[Date Prev][Date Next][Thread Prev][Thread Next][Date Index][Thread Index]

Re: [Public WebGL] A different approach to interleaved typed arrays



----- "Kenneth Russell" <kbr@google.com> wrote:

> On Fri, Jun 4, 2010 at 10:12 AM, Chris Marrin <cmarrin@apple.com>
> wrote:
> >
> > The TC39 folks are making a valiant effort at defining structured
> data in JavaScript. But I don't think their efforts will be able to
> bear fruit in a timeframe that would be convenient for us. But still I
> feel their pain. Their main complaint of our current Typed Arrays
> proposal is that it exposes endian issues to the author. Not only
> that, but it makes it easy to accidentally write endian dependent
> code. Since the majority of machines today are little endian, this is
> a ticking time bomb waiting for the day that someone tries it on a big
> endian machine.
> >
> > I'd like to propose changes to the current Typed Array proposal
> which would solve the problem of exposing endianness, but would still
> be efficient:
> >
> > ==========
> >
> > We've discussed in the past the idea of making the views
> non-overlapping. Mapping a range of an ArrayBuffer to one view would
> make it inaccessible to any other view. Furthermore, when mapping a
> range of an ArrayBuffer, that range is clear, preventing the author
> from, for instance:
> >
> > 1) Mapping a range to bytes
> > 2) Filling that range with data, which happens to be floating point
> values in little endian order
> > 3) removing that mapping
> > 4) Mapping that same range to floats to access the previously loaded
> data
> >
> > This would all be well and good, and the implementation isn't really
> that complex. It would simply require remembering which views are
> mapped to which buffer and doing a validation whenever a new mapping
> is made.
> >
> > But it has a problem because it would not be practical to do
> interleaved mapping. You'd essentially need a new view for each
> component of each element. For instance, if you had 1000 vertices,
> made up of 3 floats followed by 4 bytes, you'd need 1000 Float32Arrays
> and 1000 Int8Arrays.
> >
> > But we could add an explicit interleaved mapping capability to the
> Typed Arrays. It would require something like this:
> >
> >        var buf  = new ArrayBuffer(1000 * 16 /* 3 floats + 4 bytes
> */);
> >        var floats = new Float32Array(buf, 0, 1000, 3, 4);
> >        var colors = new UInt8Array(buf, 12, 1000, 4, 12);
> >
> > The extra 2 parameters added to the Typed Array constructors are:
> >
> >        elementsPerGroup - number of elements in each group of
> elements
> >        bytesToNextGroup - number of bytes to skip to get from the
> end of a group of elements to the start of the next
> >
> > There are other ways to phrase those parameters. For instance you
> might want the second one to be 'stride', which is the number of bytes
> from the start of one group to the next. But the result is the same.

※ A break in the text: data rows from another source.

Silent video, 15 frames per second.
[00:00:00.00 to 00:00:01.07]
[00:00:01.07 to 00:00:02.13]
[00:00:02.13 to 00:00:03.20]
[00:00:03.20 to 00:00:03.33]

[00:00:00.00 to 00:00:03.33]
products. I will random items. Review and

> In the above example the views don't overlap because the extra
> parameters define which parts of the buffer belong to which view.

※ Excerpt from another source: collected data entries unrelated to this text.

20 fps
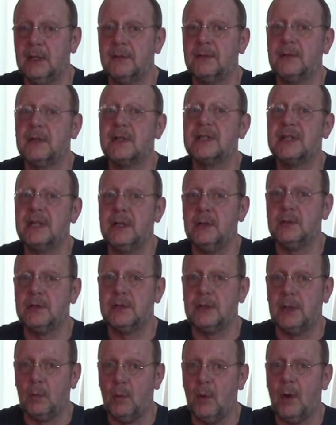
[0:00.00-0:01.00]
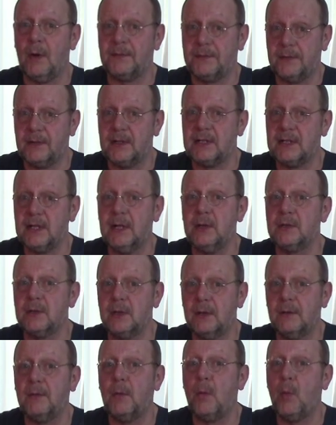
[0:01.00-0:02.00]
for a
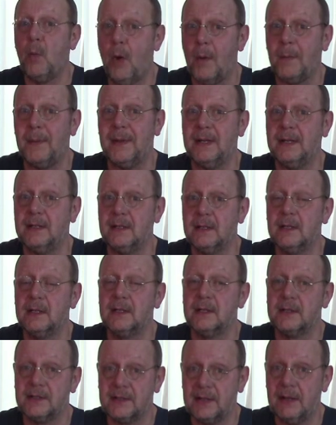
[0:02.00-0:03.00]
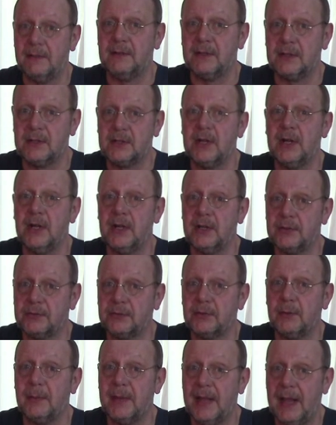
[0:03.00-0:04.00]
total of a whopping 7 turns
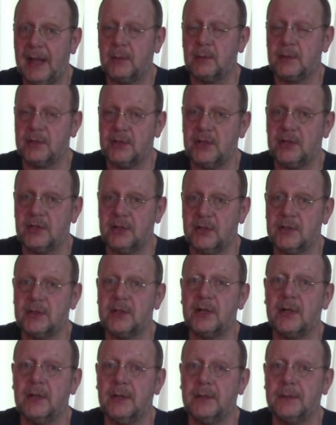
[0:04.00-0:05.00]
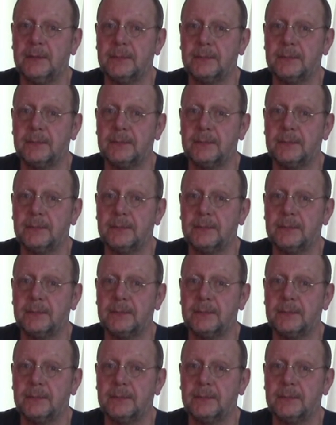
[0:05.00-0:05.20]
from the acquisition turn.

> Checking for validity is essentially the same as for the non-stride
> case, although perhaps a bit more complex. But I don't believe
> creating views into a buffer is likely to happen frequently, so it can
> be a relatively expensive operation without hurting performance.
> >
> > The next question is, how does access change? In the current scheme,
> writing to an interleaved buffer involves computing offsets to each
> group in JavaScript. With this scheme, each view would appear to be a
> contiguous array of the given type. Loading a view is simply a matter
> of:
> >
> >        var values = [ ... array of 3000 floating point values ...
> ];
> >        floats.set(values);
> >
> > and have the values "scattered" to the appropriate groups of
> elements. Doing this in native code would be significantly faster that
> doing a JavaScript loop, computing offsets and loading single values
> at a time.
> >
> > How would you change mappings? How would you disassociate a Typed
> Array with a range in an ArrayBuffer and then associate a different
> one? One simple answer is that you can't. Once an association is made,
> no other association with those bytes of the ArrayBuffer can ever be
> made. This seems reasonable given the automatic garbage collection
> that occurs in JavaScript. ArrayBuffers are not precious resources
> that need to be shared. It would be just as easy to create a new
> ArrayBuffer when new mappings are needed. This is especially true if
> the data in the ArrayBuffer doesn't survive across mappings. It also
> makes it unnecessary to clear the data in a newly mapped range. If you
> assume the ArrayBuffer was cleared on creation, the data in the newly
> mapped range is guaranteed to be valid.
> >
> > We also discussed the notion of separating ArrayBuffers that are
> used for incoming data from those that are used to prepare data for
> uploading to the GPU. I think we should repurpose the DataView concept
> for this functionality. We can call it a DataBuffer, or NetworkBuffer,
> or whatever. It would have the API's from the DataView, but it would
> actually be backed by an internal buffer. This object would be
> returned from XMLHttpRequest, a BLOb object or any other object that
> accesses data in some external (not machine specific) endianness. When
> getting data from this buffer, you specify the endianness you know the
> data to be in and it is returned to you in the native machine
> endianness. When writing data to the buffer (for eventual output to an
> external destination) you specify endianness and the data is converted
> from internal endianness to the one specified.
> >
> > We should probably add methods to this object which can deal with
> arrays of data and we might even want to make it aware of interleaved
> Typed Arrays. For instance, if you have a DataBuffer 'inData' with
> floats and bytes interleaved the same as in the above example, but in
> little endian order, you might say:
> >
> >        inData.setArray(floats, 0, 1000, true);
> >        inData.setArray(colors, 12, 1000, true);
> >
> > These calls would handle the byte swapping for matching endianness
> (if needed) and the interleaving the values into groups according to
> the layout of Typed Arrays.
> >
> > This solves the problem of undesired endian errors and provides a
> fast API for interleaving data.
> >
> > Comments?
> 
> We have discussed similar proposals earlier in the working group, and
> during the TC-39 meeting a similar scatter/gather idea was discussed.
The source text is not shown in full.